(Stored data entries)
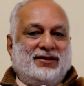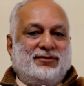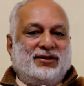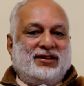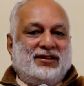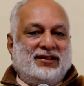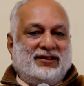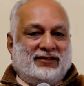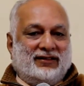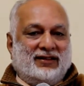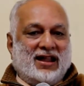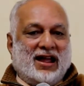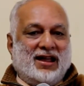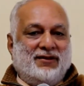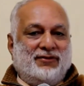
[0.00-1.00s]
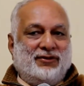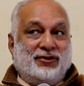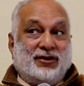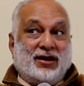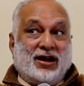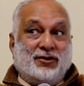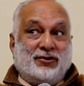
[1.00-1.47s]
In this life
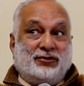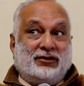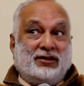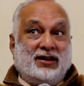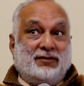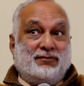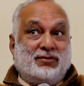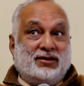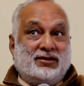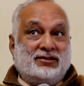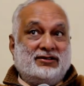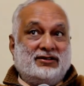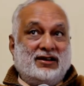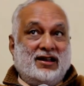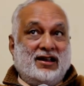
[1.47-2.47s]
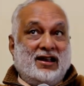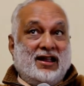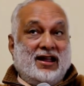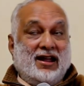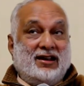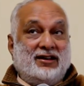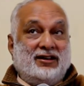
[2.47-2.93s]
your house gets burned
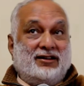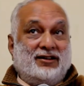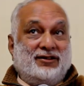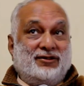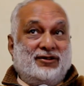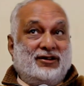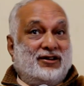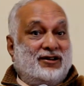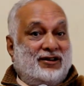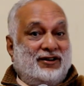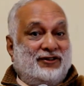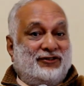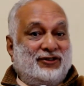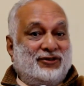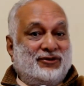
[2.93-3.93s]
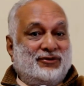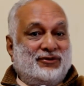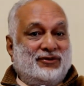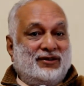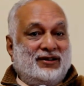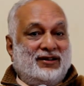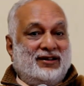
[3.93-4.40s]
and it does not hurt you,
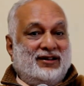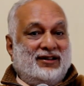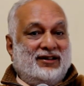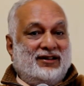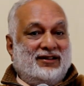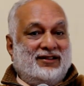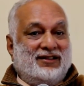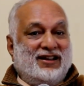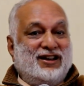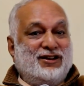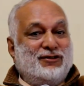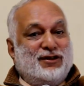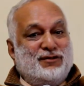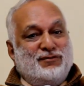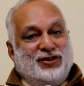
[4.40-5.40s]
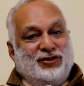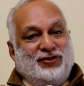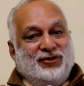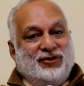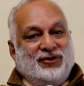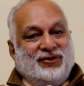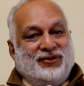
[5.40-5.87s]
then you are
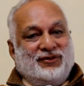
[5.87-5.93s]
mature.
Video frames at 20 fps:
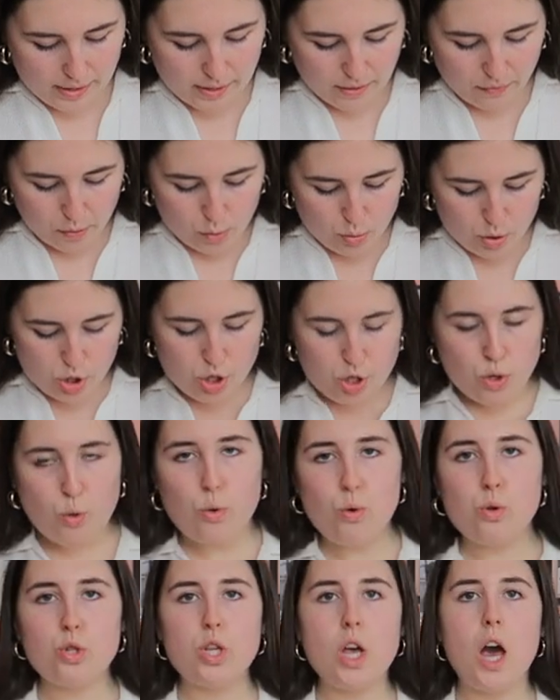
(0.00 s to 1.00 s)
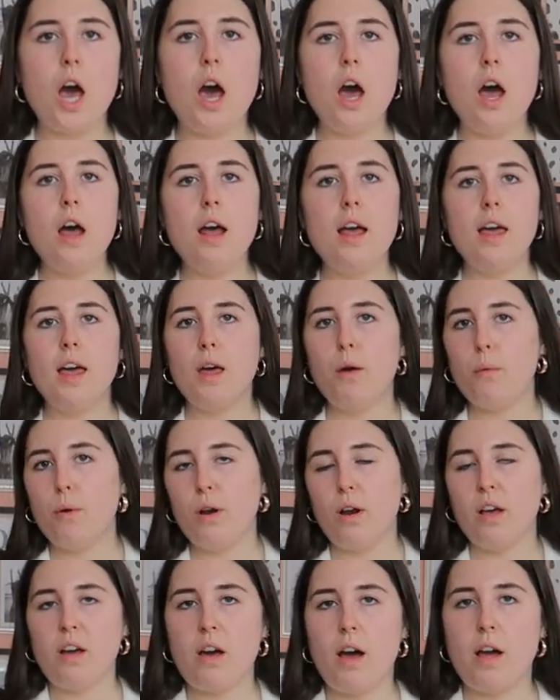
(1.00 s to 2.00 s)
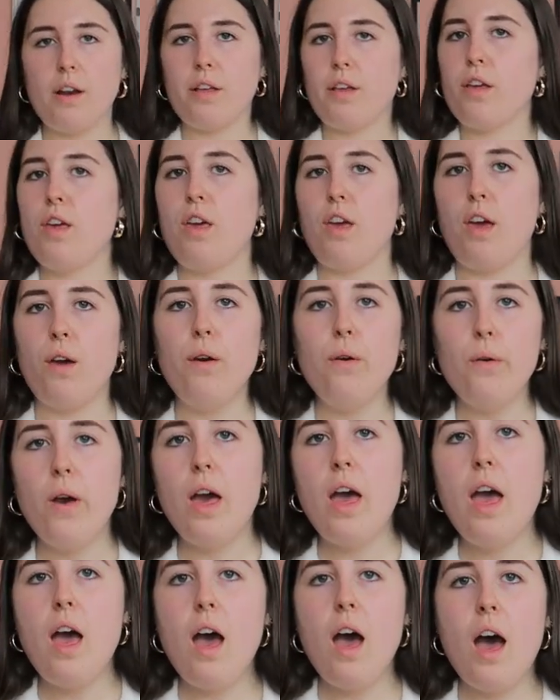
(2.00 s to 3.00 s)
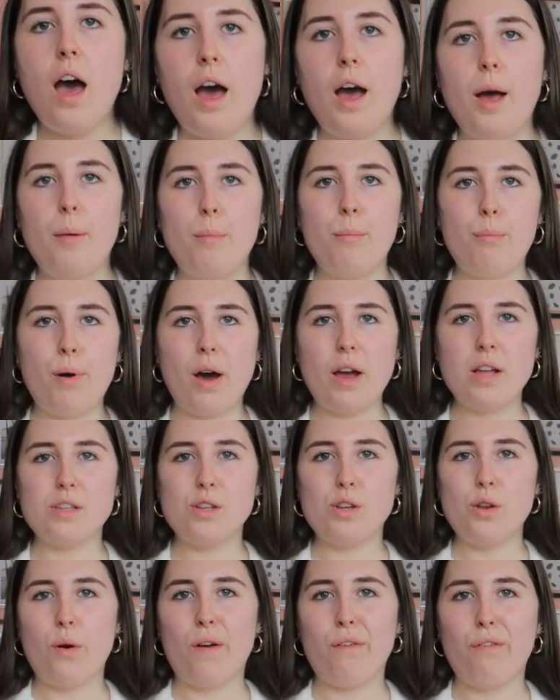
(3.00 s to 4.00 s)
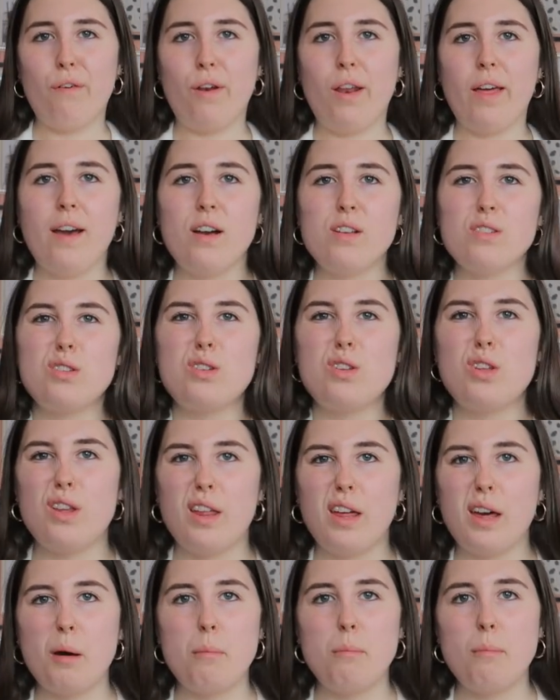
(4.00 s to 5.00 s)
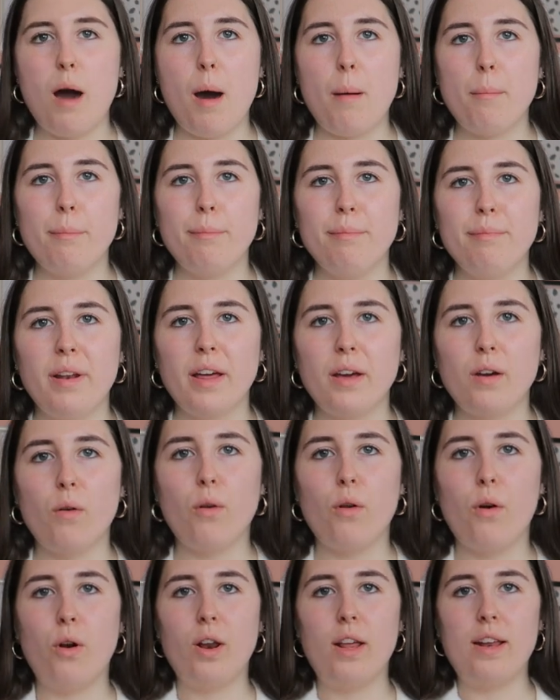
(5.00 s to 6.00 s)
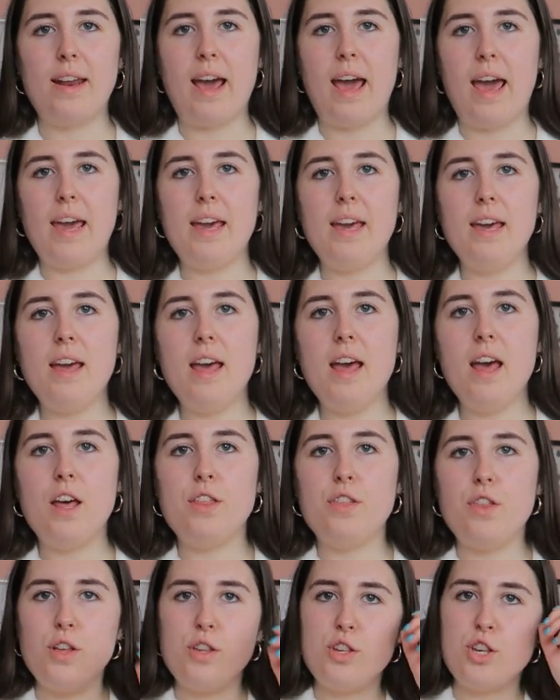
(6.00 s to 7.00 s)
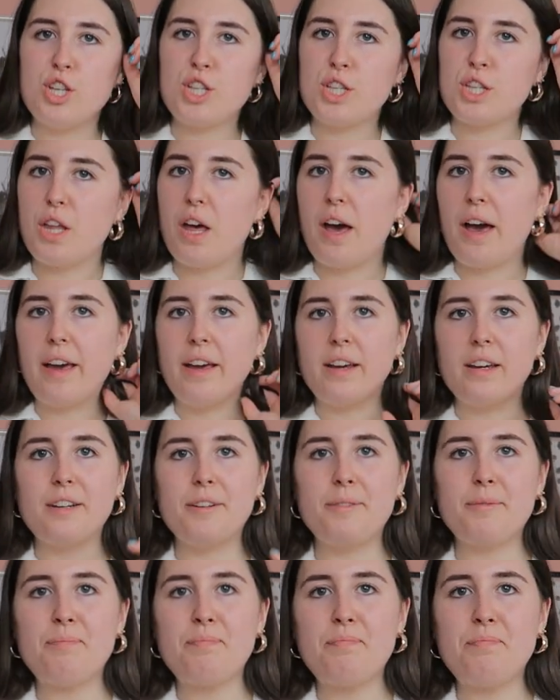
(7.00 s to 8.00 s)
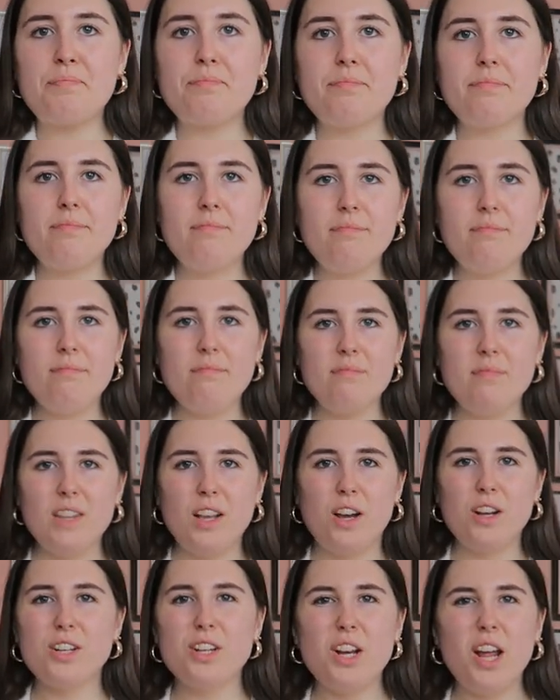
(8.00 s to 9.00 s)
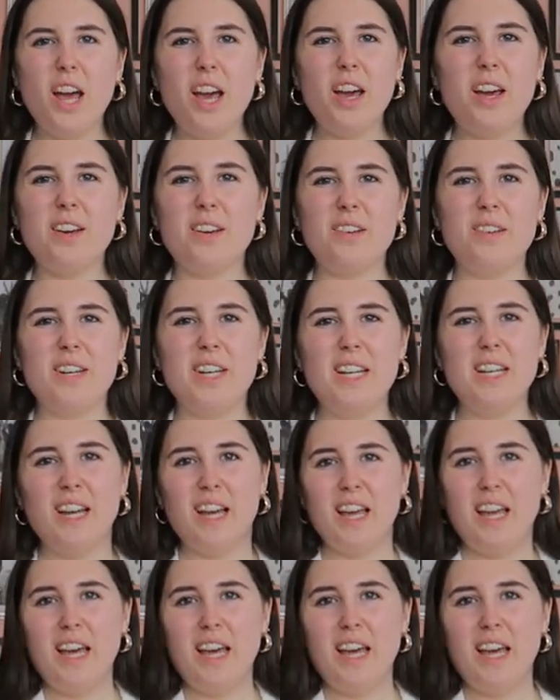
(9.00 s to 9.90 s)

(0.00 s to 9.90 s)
like if it was shorter, it would look kind of cute. Um, but I don't know, I feel like I just look like a mum like on holiday that just like, I don't know.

EXERCISE PROMPT
Given the entries above, transcribe exactly the lines from the one holding "Video frames at" through the one holding "(9.00 s to 9.90 s)"; pictures do not belong in the transcription.

OUTPUT
Video frames at 20 fps:
(0.00 s to 1.00 s)
(1.00 s to 2.00 s)
(2.00 s to 3.00 s)
(3.00 s to 4.00 s)
(4.00 s to 5.00 s)
(5.00 s to 6.00 s)
(6.00 s to 7.00 s)
(7.00 s to 8.00 s)
(8.00 s to 9.00 s)
(9.00 s to 9.90 s)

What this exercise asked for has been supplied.